Working with the Lathams proved to be uncongenial - they had little money and Dickson soon found that the hedonistic lifestyle of the Latham brothers was not to his taste. He therefore turned his attention to development work for the KMCD group (Koopman, Marvin, Casler, Dickson) which he and three friends had set up at the end of 1894. This eventually became the American Mutoscope and Biograph Company, and a formidable rival to Edison's own film interests. (The Biograph was a projector using wide-gauge 68 mm film, and the Mutoscope was a viewing device utilising bromide prints in a 'flick-book' principle). Dickson was not offered a senior management position with the company when the development work had ended, and instead became a travelling cameraman, an occupation he followed for the next five years. During 1896 and the early part of 1897 he filmed in various parts of the United States, and in May 1897 came to England to take up an appointment as technical manager and cameraman for the newly-formed British Mutoscope and Biograph Company. Using London as his base, he travelled widely throughout Britain and Europe providing a steady stream of product for the British company and the International group. In October 1899 he went to South Africa to cover the Boer War, and despite many difficulties and dangers managed to obtain a number of successful scenes of war damage, troop movements and camp life. During this campaign he kept a diary, and this was published on his return to England as The Biograph in Battle. It is a unique and valuable account, the first book published by a film cameraman, and of exceptional interest and veracity from having been compiled on the spot while the events it records were taking place.Dickson left British Biograph about 1903 and by 1906 had established himself in London as an electrical engineer.

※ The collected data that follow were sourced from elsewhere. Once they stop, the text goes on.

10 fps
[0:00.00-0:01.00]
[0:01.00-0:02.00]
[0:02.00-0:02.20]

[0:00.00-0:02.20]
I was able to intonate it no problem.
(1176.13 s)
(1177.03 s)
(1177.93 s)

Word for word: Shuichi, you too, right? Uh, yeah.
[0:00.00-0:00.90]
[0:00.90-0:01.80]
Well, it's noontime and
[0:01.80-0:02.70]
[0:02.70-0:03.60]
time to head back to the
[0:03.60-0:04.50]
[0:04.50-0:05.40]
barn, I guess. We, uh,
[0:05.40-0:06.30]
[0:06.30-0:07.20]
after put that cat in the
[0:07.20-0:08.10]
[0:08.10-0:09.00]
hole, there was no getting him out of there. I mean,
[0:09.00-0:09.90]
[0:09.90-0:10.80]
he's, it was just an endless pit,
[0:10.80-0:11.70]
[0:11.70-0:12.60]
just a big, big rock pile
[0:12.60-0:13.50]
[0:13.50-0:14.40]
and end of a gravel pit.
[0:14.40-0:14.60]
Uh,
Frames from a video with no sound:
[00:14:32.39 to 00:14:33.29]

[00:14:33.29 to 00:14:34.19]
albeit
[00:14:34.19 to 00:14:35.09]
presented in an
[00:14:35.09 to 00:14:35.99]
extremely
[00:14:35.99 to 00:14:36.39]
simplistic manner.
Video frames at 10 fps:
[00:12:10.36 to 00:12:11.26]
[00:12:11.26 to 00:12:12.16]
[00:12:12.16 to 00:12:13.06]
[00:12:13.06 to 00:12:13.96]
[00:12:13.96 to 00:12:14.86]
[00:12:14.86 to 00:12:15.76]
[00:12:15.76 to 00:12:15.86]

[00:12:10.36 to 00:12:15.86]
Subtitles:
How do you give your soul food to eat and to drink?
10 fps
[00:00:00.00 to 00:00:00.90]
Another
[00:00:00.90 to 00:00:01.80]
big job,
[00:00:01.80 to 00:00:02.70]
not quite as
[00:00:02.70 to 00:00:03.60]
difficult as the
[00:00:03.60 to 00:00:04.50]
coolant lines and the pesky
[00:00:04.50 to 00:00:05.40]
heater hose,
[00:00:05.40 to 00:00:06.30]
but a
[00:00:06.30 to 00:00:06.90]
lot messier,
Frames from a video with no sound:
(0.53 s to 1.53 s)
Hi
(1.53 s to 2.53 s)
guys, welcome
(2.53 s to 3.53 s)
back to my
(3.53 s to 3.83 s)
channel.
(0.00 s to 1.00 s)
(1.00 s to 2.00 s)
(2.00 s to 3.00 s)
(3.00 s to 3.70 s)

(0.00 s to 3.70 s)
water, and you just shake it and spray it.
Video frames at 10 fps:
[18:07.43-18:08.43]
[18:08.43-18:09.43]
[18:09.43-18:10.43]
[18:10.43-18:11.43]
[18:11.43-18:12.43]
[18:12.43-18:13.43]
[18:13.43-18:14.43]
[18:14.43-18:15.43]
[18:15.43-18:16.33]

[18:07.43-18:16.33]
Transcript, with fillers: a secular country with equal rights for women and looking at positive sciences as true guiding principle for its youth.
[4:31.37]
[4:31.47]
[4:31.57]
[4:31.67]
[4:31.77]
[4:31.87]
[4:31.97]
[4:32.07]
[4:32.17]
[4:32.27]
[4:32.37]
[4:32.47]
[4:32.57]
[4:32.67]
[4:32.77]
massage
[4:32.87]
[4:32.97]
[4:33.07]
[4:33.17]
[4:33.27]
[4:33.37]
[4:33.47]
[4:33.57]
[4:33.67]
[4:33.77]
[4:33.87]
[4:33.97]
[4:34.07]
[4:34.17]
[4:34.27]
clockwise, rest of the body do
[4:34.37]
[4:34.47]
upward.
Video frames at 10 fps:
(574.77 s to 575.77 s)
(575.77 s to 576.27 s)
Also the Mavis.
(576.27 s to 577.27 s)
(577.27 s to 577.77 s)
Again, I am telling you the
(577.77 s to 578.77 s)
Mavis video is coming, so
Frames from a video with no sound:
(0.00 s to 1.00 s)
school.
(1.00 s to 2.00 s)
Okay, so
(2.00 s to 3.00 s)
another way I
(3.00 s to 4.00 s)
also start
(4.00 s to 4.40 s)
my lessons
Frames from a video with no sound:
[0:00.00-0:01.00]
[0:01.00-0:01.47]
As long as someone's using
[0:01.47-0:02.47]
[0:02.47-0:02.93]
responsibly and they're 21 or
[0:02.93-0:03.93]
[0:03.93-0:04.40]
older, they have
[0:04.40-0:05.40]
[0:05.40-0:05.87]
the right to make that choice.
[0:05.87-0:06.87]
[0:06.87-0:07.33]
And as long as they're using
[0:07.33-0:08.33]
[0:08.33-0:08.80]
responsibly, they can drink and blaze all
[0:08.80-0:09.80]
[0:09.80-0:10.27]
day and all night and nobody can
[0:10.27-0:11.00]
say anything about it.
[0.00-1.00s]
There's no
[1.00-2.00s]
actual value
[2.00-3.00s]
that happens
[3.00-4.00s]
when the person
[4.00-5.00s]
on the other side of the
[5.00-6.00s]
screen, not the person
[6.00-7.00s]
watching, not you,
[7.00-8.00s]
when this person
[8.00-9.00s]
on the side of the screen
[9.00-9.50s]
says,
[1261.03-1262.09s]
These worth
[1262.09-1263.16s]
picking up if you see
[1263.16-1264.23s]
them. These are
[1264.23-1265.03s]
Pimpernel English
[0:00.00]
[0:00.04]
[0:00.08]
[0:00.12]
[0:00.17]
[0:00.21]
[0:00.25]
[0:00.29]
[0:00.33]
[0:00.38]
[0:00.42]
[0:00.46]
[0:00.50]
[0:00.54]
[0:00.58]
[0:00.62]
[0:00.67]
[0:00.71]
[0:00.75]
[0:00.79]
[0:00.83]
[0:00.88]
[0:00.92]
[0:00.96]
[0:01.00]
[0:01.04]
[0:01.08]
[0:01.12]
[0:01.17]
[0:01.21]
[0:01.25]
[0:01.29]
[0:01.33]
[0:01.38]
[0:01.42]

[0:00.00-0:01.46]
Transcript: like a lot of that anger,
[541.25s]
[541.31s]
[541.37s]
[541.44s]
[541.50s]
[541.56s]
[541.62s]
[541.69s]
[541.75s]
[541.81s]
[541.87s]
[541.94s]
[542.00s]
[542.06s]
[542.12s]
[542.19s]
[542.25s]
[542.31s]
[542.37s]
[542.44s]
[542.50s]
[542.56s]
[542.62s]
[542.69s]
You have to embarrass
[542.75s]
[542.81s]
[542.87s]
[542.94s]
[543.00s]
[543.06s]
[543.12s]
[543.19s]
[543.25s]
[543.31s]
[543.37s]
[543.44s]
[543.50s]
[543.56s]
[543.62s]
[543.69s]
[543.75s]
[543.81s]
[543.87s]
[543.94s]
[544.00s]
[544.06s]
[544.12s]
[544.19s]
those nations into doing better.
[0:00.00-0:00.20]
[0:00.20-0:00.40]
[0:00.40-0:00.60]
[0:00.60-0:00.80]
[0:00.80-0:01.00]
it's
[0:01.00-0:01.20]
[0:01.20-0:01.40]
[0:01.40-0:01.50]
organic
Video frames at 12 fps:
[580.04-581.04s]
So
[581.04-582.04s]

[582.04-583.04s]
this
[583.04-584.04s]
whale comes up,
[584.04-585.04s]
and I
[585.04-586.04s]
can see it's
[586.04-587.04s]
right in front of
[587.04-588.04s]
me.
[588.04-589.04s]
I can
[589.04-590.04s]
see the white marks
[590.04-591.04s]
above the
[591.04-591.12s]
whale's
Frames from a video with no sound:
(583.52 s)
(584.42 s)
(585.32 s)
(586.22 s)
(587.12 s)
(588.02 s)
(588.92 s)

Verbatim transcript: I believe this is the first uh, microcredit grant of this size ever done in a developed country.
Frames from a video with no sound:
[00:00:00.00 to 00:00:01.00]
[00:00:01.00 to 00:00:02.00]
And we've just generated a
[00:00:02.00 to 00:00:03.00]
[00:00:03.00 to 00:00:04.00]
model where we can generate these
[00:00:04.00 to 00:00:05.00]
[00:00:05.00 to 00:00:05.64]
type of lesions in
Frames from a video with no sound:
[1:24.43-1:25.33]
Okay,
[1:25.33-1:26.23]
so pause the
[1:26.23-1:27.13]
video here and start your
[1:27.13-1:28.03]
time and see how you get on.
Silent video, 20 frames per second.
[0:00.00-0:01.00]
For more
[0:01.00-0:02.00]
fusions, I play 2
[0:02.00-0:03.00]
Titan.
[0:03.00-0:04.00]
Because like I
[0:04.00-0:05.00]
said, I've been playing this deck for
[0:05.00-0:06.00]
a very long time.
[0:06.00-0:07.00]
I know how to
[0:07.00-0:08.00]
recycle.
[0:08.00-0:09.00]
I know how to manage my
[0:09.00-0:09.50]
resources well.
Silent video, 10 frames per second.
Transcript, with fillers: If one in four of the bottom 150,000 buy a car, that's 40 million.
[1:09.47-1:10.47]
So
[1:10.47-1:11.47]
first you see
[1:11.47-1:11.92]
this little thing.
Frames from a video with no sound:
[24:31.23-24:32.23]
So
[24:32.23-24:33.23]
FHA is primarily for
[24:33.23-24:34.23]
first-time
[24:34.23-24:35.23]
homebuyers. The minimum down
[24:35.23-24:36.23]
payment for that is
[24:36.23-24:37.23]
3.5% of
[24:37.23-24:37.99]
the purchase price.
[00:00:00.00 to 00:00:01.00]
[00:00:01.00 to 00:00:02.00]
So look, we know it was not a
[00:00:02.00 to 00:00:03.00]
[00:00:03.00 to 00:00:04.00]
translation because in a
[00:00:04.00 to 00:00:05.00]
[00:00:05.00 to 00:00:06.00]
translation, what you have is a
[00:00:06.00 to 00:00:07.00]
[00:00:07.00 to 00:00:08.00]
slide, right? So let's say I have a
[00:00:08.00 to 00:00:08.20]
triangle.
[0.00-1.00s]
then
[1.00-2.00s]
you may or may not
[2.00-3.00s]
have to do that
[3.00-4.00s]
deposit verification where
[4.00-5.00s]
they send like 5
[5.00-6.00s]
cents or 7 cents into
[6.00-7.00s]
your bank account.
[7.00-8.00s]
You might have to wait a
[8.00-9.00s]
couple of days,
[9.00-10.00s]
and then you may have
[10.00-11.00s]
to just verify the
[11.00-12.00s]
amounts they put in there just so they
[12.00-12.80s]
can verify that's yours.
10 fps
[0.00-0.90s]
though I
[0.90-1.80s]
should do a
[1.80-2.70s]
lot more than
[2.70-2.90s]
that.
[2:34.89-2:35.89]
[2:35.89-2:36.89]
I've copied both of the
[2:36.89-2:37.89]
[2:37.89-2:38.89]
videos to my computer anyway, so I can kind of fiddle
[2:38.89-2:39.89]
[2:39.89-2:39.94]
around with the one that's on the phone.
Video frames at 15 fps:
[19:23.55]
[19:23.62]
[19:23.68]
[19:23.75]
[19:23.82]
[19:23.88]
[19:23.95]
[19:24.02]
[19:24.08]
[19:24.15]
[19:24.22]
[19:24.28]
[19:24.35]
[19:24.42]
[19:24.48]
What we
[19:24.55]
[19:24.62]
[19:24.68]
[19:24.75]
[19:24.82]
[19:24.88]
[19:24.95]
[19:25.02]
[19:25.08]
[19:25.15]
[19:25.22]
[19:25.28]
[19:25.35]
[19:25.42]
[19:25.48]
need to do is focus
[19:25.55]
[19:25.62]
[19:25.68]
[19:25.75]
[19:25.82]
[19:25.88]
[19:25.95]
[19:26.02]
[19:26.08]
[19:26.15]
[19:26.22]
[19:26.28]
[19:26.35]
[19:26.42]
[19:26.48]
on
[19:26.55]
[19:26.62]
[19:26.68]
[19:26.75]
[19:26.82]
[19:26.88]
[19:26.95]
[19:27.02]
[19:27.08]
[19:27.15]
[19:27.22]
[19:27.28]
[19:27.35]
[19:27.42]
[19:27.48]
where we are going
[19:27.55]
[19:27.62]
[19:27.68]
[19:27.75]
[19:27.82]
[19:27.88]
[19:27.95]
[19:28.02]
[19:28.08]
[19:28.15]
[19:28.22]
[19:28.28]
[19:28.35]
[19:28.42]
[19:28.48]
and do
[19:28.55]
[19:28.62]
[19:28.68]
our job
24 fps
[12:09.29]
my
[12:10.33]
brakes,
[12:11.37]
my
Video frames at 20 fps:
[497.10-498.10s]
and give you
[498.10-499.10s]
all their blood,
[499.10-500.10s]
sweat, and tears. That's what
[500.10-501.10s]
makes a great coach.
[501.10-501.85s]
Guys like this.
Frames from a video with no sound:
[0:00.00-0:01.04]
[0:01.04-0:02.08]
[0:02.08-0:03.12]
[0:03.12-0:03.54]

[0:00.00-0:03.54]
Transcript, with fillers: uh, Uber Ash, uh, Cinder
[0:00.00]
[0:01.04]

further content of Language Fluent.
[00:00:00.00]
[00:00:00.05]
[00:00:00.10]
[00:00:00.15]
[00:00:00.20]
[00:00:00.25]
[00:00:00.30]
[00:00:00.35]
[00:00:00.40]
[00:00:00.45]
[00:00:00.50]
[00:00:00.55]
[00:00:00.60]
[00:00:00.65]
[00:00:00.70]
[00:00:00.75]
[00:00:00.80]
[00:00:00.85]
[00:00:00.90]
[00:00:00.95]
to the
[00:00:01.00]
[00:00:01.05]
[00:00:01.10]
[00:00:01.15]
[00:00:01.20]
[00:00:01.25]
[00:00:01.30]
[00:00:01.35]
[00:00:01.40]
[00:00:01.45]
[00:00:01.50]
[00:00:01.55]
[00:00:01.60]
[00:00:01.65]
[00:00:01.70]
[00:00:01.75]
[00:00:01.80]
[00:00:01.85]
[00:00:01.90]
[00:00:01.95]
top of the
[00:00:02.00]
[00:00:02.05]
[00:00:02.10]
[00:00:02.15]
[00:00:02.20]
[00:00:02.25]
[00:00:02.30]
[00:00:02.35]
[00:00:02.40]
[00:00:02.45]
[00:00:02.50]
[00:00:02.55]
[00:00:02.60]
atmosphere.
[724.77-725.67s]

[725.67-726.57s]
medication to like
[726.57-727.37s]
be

Assessments of the relative contribution of Dickson and Edison in the important work done at West Orange between 1888 and 1894 have varied widely. In his old age Edison, perhaps not surprisingly, regarded Dickson as disloyal andrefused to have anything to do with him even though Dickson tried to re-establish contact. Inevitably Edison's attitude affected accounts such as Ramsaye's which were written in the Inventor's lifetime. A completely different perspective was offered by Gordon Hendricks in the 1960s. Making extensive use of the Edison archive, Hendricks argued that Dickson had been a victim of Edison's ruthlessness and love of fame, and that his true contributions had been overlooked or even suppressed. More recently it has been suggested by Charles Musser that Hendricks' criticism of Edison lacks objectivity, and that his conclusions are suspect. Utilising an approach which he terms 'critical sympathy', Musser has carefully re-examined the evidence, but it seems unlikely that a finally accepted judgement of Dickson has yet been achieved. A concentration on the personalities of either Dickson or Edison is in any case misleading, for the motion picture work done at West Orange was essentially a co-operative team effort rather than the result of individual inspiration. In common with both the Lumière and Biograph organisations, successful product development emerged from the background of a well-capitalised, and large scale industrial manufacturing environment, and the final result represented a synthesis of previous work by other pioneers rather than one all-important 'invention' made by a sole worker - however brilliant. While company employees such as Dickson may have done much of the day to day work, what they achieved was only possible because of the first-class facilities available, and Edison's willingness to spend considerable sums of money on his research and development function. W.K-L. Dickson died of cancer at Twickenham, London on 28 September 1935. He was twice married and had one (adopted) son.